Полученные результаты подтверждают адекватность предложенной физикоматематической модели и высокую применимость метода многоцелевой байесовской оптимизации в задачах настройки режимных параметров теплообменных систем. Совокупность экспериментальных и расчетных данных позволяет утверждать, что предложенный алгоритм обеспечивает поиск эффективных компромиссных решений с учётом многопараметрических ограничений, минимизируя при этом количество необходимых итераций.
Выводы. На основе разработанной физико-математической модели теплообмена в конденсаторе пиролизной установки установлено, что эффективность процесса конденсации продуктов пиролиза критически зависит от сочетания температурных, гидродинамических и фазовых параметров, включая массовый расход охлаждающей воды, начальную температуру теплоносителя и тепловую нагрузку от парогазовой смеси.
Реализация алгоритма многоцелевой байесовской оптимизации в программной среде Python с использованием библиотеки scikit-optimize позволила эффективно сформировать Парето-оптимальный фронт решений. Это дало возможность определить наиболее рациональные режимы работы теплообменного аппарата, обеспечивающие максимальный тепловой поток при минимальном расходе охлаждающей воды.
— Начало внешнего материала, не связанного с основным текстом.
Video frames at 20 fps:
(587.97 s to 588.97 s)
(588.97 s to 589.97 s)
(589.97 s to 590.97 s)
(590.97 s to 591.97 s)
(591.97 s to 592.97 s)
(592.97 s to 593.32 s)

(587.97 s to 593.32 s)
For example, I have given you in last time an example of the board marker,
Результаты численного эксперимента показали наличие выраженного оптимума: при массовом расходе охлаждающей воды G в ~ 0,03 кг/с достигается максимальный тепловой поток Q(x)~ 4389 Вт. Дальнейшее увеличение расхода не приводит к росту эффективности из-за снижения времени теплового контакта и уменьшения температурного напора.
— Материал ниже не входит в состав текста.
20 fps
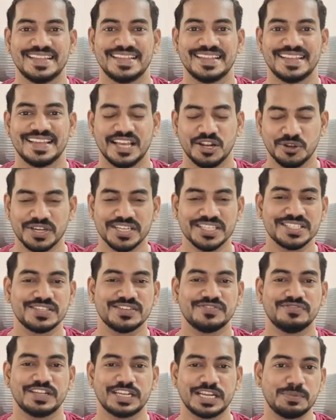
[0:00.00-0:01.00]
Hello guys,
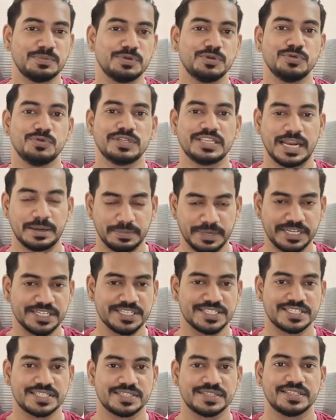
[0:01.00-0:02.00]
welcome to Lambda
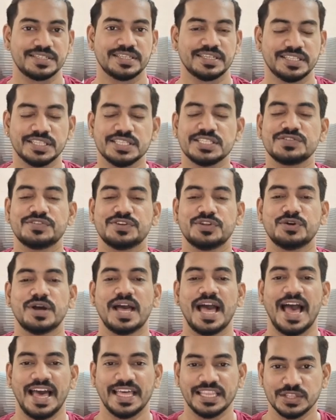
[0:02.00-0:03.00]
Test. In this video
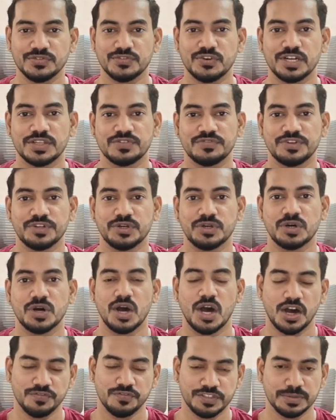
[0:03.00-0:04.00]
and the following video
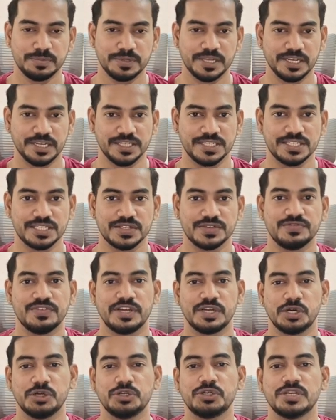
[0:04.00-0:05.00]
of the playlist, we
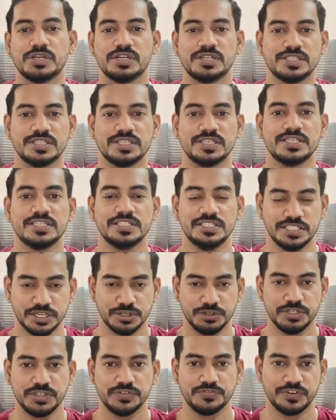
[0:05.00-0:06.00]
are going to learn the
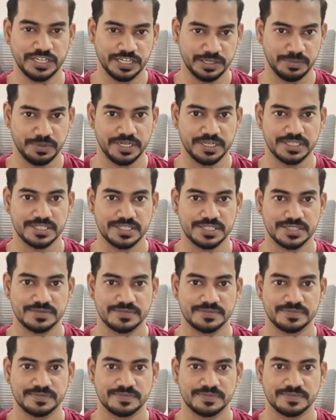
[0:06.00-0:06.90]
JUnit fundamentals.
Полученные данные подтверждают применимость многоцелевой байесовской оптимизации в задачах энергетической настройки теплообменного оборудования. Метод обеспечивает высокую точность определения эффективных режимов при минимальном числе расчетных итераций, что особенно актуально в контексте автоматизированного проектирования энергоэффективных пиролизных установок.
Практическая реализация найденных оптимальных параметров может способствовать повышению ресурсо- и энергоэффективности в маломасштабных установках переработки биомассы, включая агропромышленный сектор, а также расширению инструментов цифрового моделирования в задачах проектирования теплотехнических систем.